Data to use: Begin

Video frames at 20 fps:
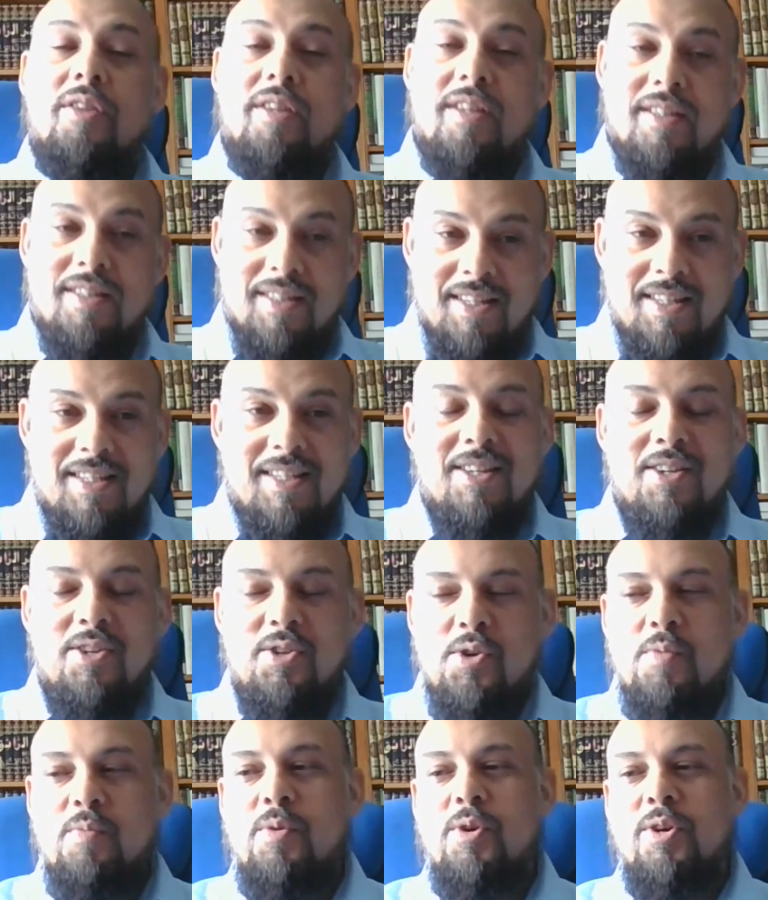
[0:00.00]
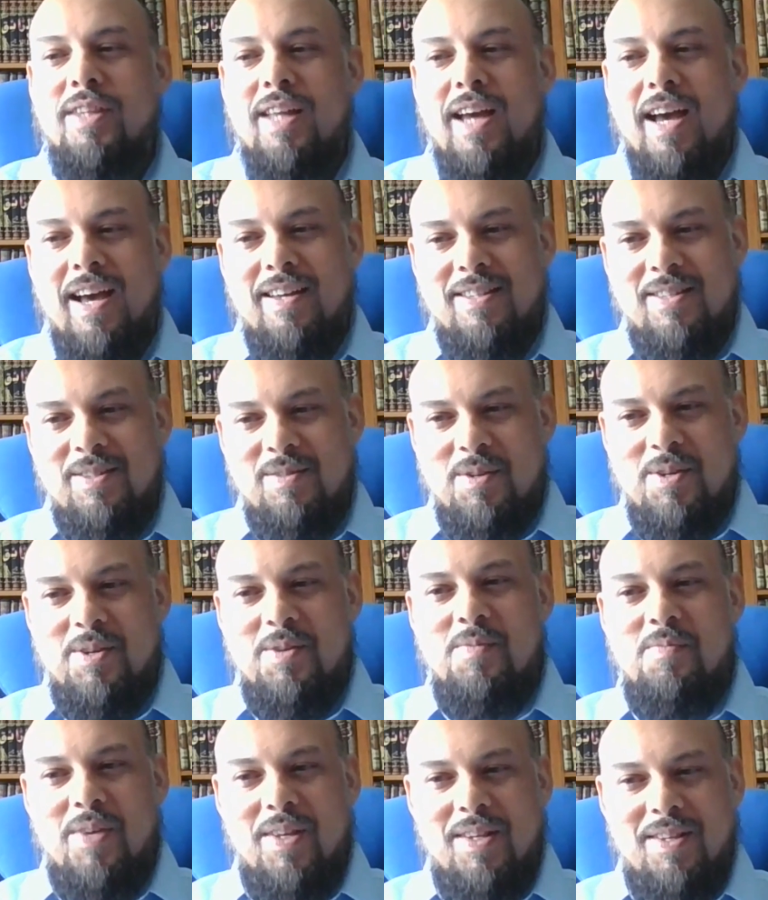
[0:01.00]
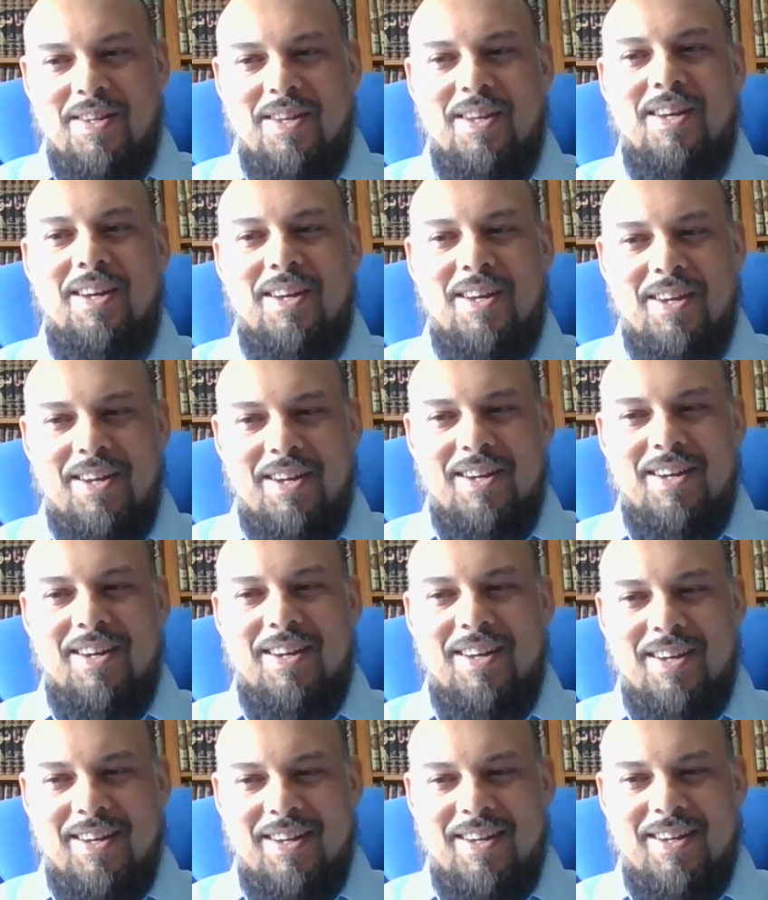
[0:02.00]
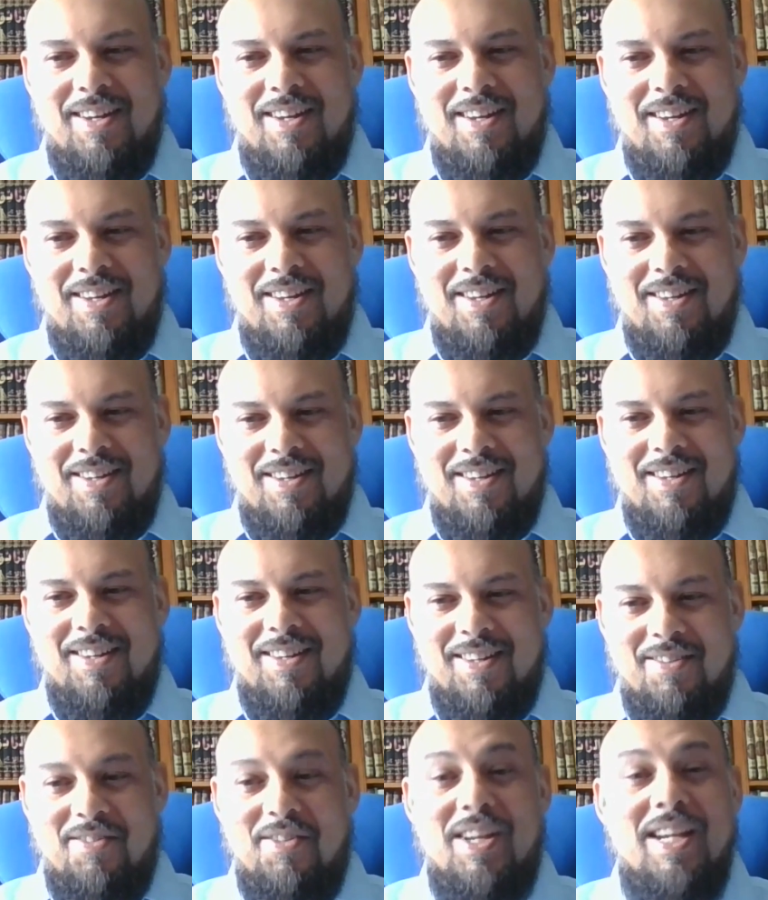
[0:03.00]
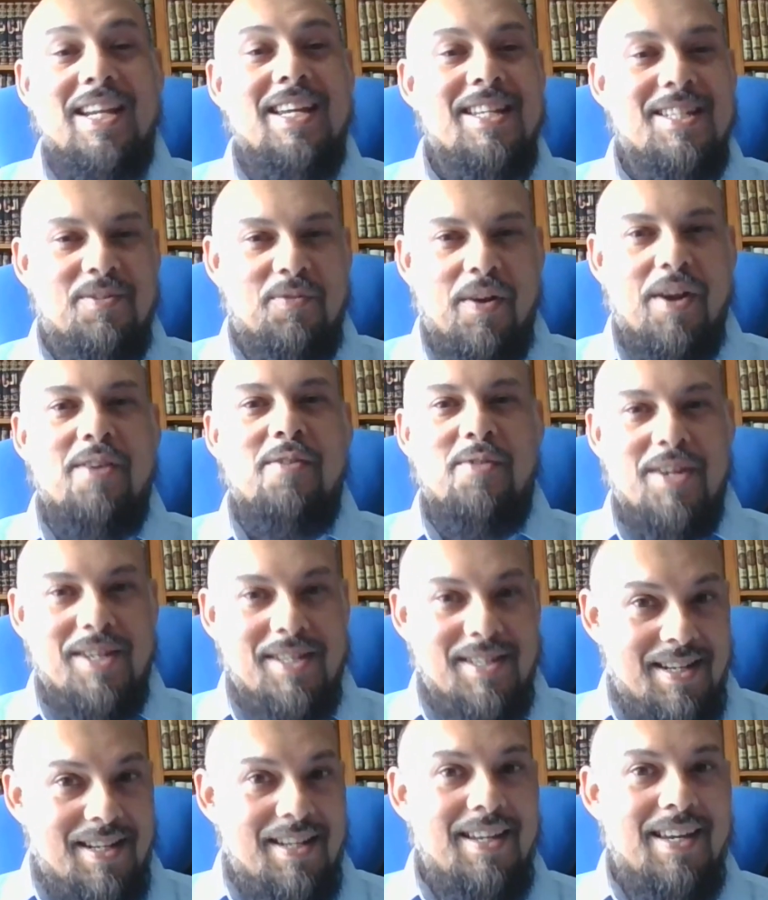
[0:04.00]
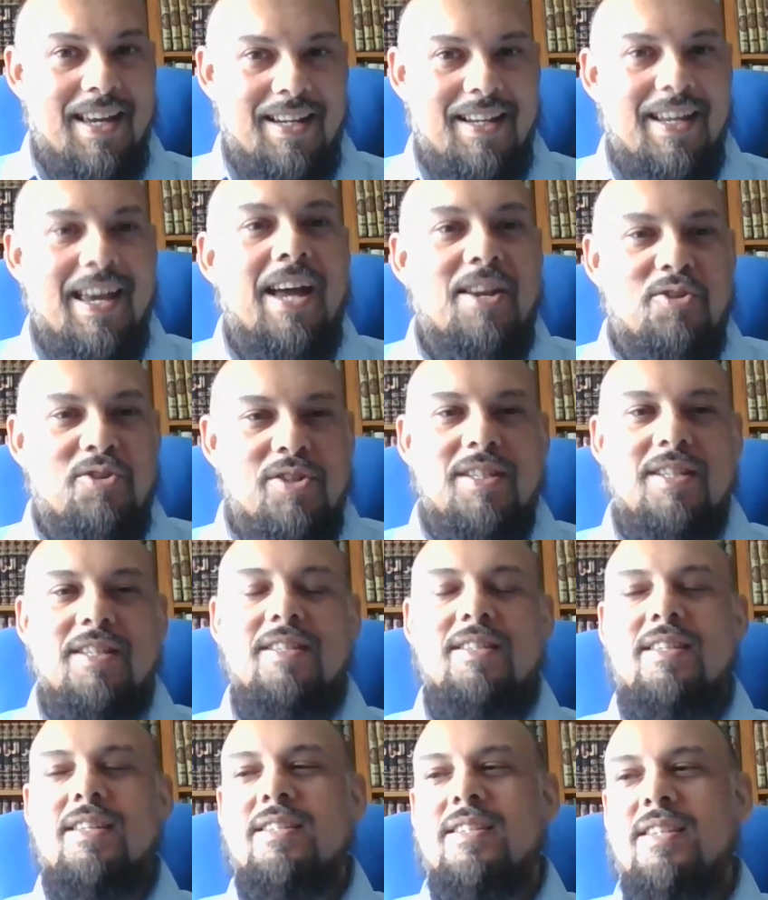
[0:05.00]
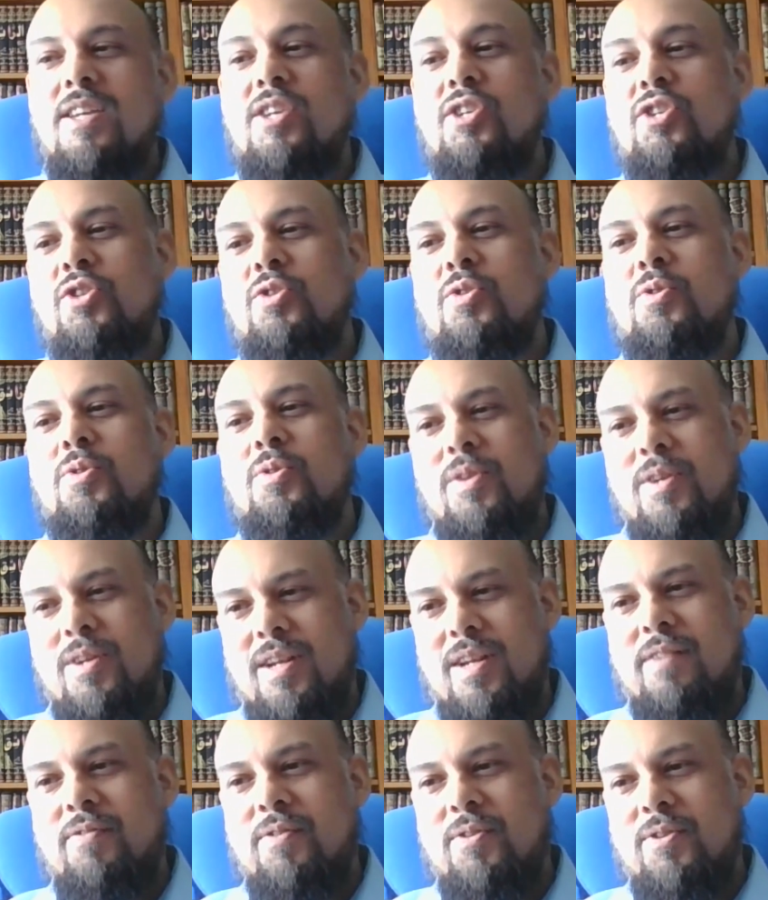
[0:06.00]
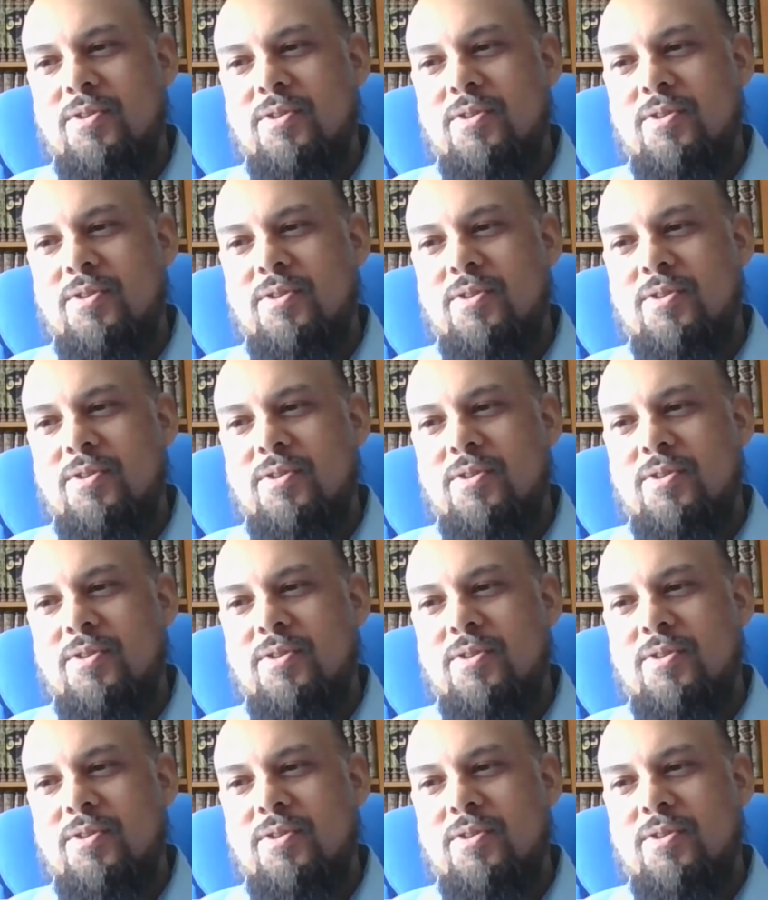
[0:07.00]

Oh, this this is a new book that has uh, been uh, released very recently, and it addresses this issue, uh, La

Data to use: End

Task details. Copy the records exactly. Skip the images.

Response for this exercise.
Video frames at 20 fps:
[0:00.00]
[0:01.00]
[0:02.00]
[0:03.00]
[0:04.00]
[0:05.00]
[0:06.00]
[0:07.00]

Oh, this this is a new book that has uh, been uh, released very recently, and it addresses this issue, uh, La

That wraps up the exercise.